■ **GIVEN DATA**:
● ● ● ●

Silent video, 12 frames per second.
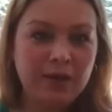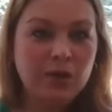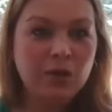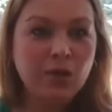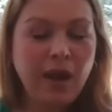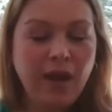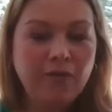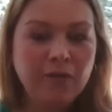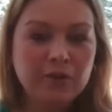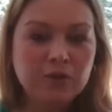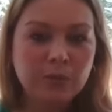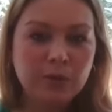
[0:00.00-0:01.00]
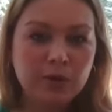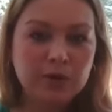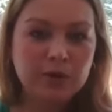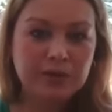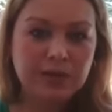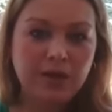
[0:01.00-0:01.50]
Your average
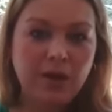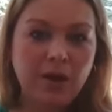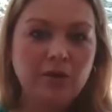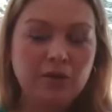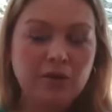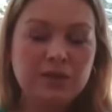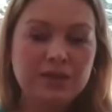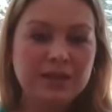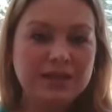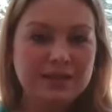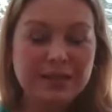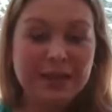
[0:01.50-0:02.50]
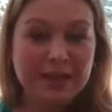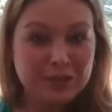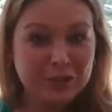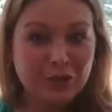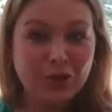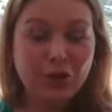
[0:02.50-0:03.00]
person understands that
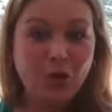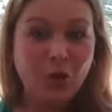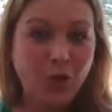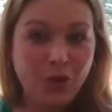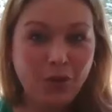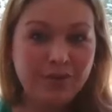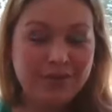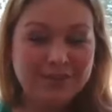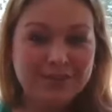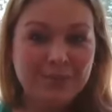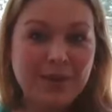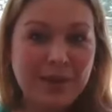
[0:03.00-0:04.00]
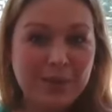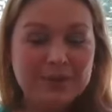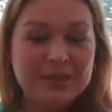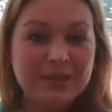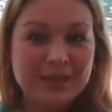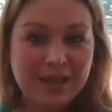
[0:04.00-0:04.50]
it's the goal to be able
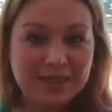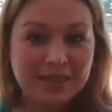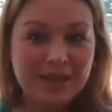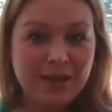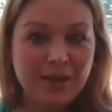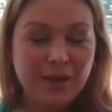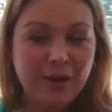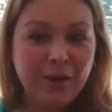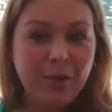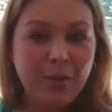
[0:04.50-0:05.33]
to get there,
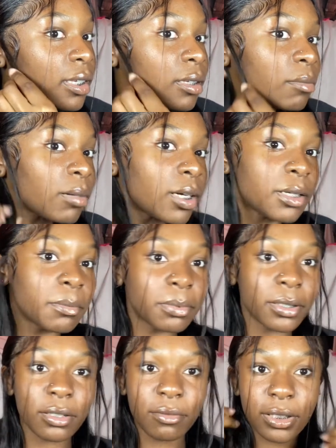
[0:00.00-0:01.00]
Probably put the
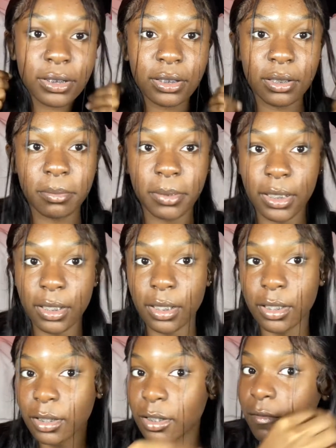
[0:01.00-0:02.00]
rest in the back and
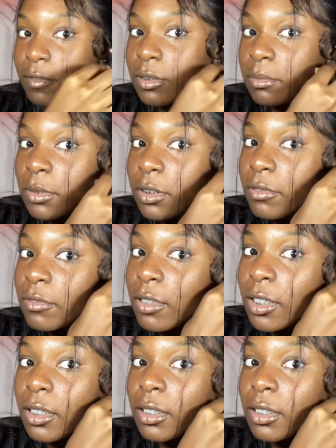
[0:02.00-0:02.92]
leave some in the front.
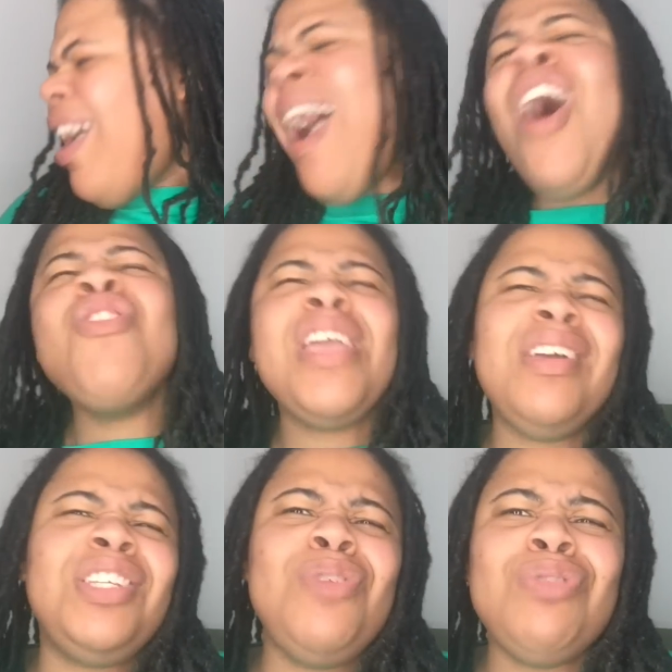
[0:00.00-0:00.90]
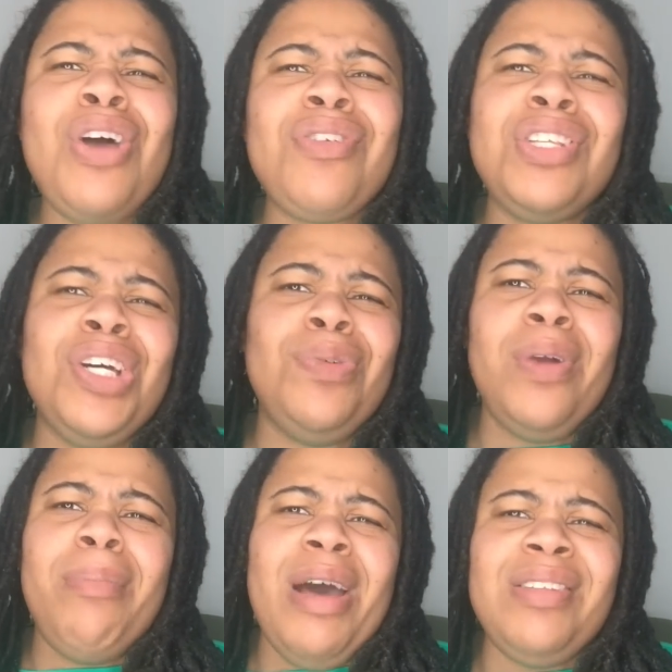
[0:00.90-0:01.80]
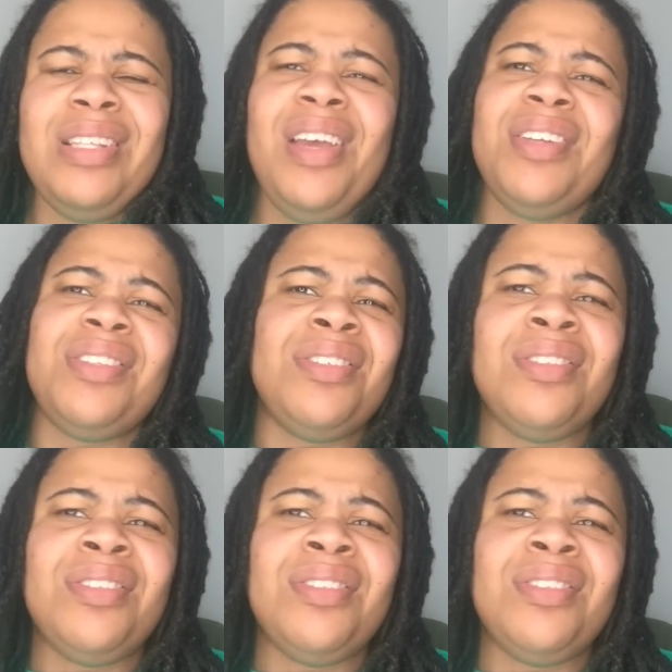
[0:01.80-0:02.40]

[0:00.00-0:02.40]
Oh yeah, she was talking to her daughter about sex.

● ● ● ●

■ **TRY IT**:
Take the whole listing above and copy it exactly. Pictures do not go into the copy.

■ **ANSWER BOX**:
Silent video, 12 frames per second.
[0:00.00-0:01.00]
[0:01.00-0:01.50]
Your average
[0:01.50-0:02.50]
[0:02.50-0:03.00]
person understands that
[0:03.00-0:04.00]
[0:04.00-0:04.50]
it's the goal to be able
[0:04.50-0:05.33]
to get there,
[0:00.00-0:01.00]
Probably put the
[0:01.00-0:02.00]
rest in the back and
[0:02.00-0:02.92]
leave some in the front.
[0:00.00-0:00.90]
[0:00.90-0:01.80]
[0:01.80-0:02.40]

[0:00.00-0:02.40]
Oh yeah, she was talking to her daughter about sex.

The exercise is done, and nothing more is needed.